According to the authors of the article, workplace bullying can be characterized as internal violence (Hanley & O’Rourke 2016). The hostile behaviour aimed at intimidation or emotional damage of an individual or a group is called workplace bullying (Hanley & O’Rourke 2016). It is important to distinguish between different kinds of aggressive behaviour. If an aggressive act occurs repeatedly over a period of time such negative conduct can be treated as a case of workplace bullying, rather than a separate incident (Hanley & O’Rourke 2016). It is difficult to come across similar definitions of bullying because of its “multicausal nature” (Hanley & O’Rourke 2016). The understanding of the term ‘bullying’ differs among various countries. The lower-level violence can be referred to as bullying in the European Union and Australia. The terms such as harassment, emotional abuse or mistreatment are more common in the United States (Hanley & O’Rourke 2016).
Explanation of the Problem
According to the authors of the article, bullying is a widespread phenomenon and is a common attribute of many organizations (Hanley & O’Rourke 2016). The negative financial impact of the workplace harassment is hard to underestimate. It causes absenteeism, higher rates of staff turnover, lower productivity and legal claims that result in the substantial capital loss (Hanley & O’Rourke 2016). The annual financial damage of bullying to Australian industry was estimated at the range from A$6 billion to A$36 billion (Hanley & O’Rourke 2016).
It is hard to distinguish a single reason behind bullying. According to the most studies, there is no specific motivation for bullying; rather, it is a multi-faceted phenomenon (Hanley & O’Rourke 2016). McAvoy and Mutagh see the current trend of tough management styles as a root cause of the creation of a culture that might be conducive to bullying (cited in Hanley & O’Rourke 2016). The most common cases of bullying are hierarchical in their nature.

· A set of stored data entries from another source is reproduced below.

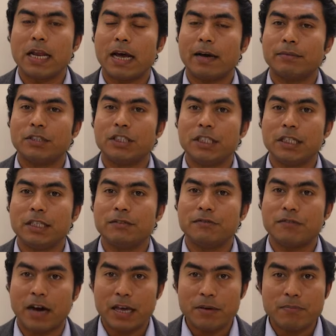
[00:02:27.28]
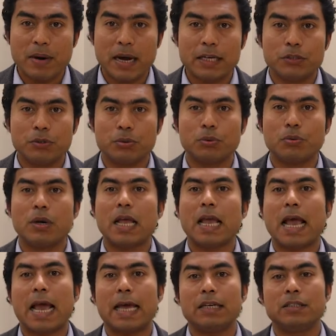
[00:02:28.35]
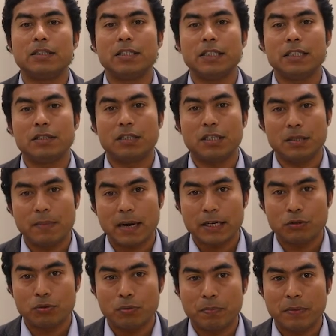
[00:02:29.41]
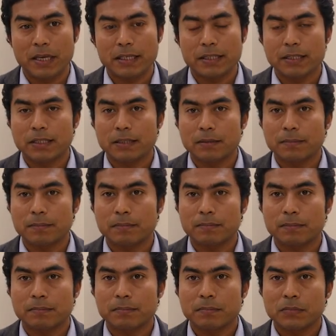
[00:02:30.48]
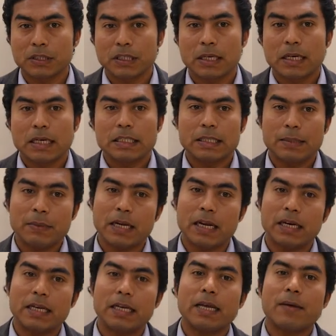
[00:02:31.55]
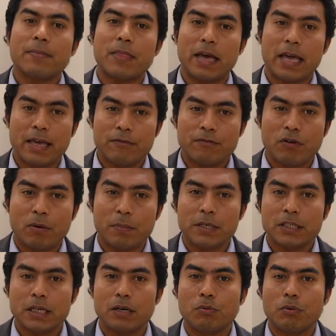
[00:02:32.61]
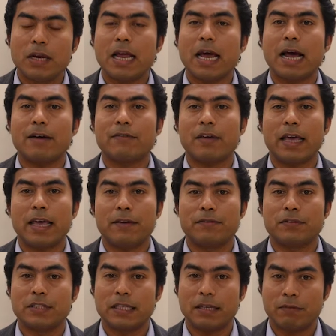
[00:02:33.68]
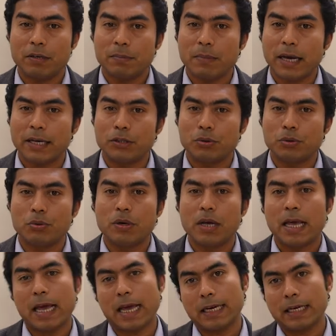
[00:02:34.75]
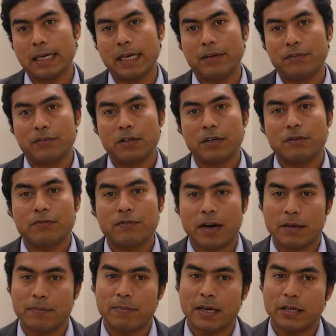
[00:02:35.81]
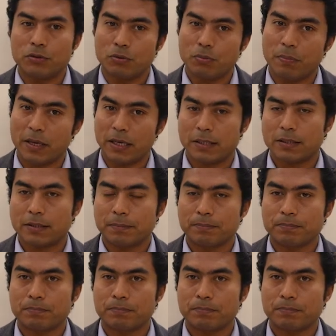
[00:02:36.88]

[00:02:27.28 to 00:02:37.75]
have D 5 by 2 and D 3 by 2 peaks. Similarly, the F orbital will have F 7 by 2 and F 5 by 2 peaks.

Establishing organisational codes of conduct might help in addressing the issue of bullying. However, even with the full commitment to proper HRM practices, it is difficult to implement some policies (Hanley & O’Rourke 2016). As the authors of the article point out, creating an effective incentive structure for the constructive workplace behaviour might help to significantly reduce the incidence of harassment (Hanley & O’Rourke 2016). The proper employee behaviour must be rewarded and bad one has to be punished. Anti-bullying legislation that works towards implementing policies and mechanisms that would harness the problem of bullying can serve as a litmus test of the country that has intention to overcome workplace bullying (Hanley & O’Rourke 2016). The authors of the study suggest that without comprehensive legislature that would ensure a universal employee protection it is extremely difficult to address the problem of workplace bullying.
Hanley, G & O’Rourke, A 2016,‘The race without a finishing line: legislative means for confronting bullying in the Australian workplace’, Asia Pacific Journal of Human Resources, vol. 54 no.3, pp. 352-368.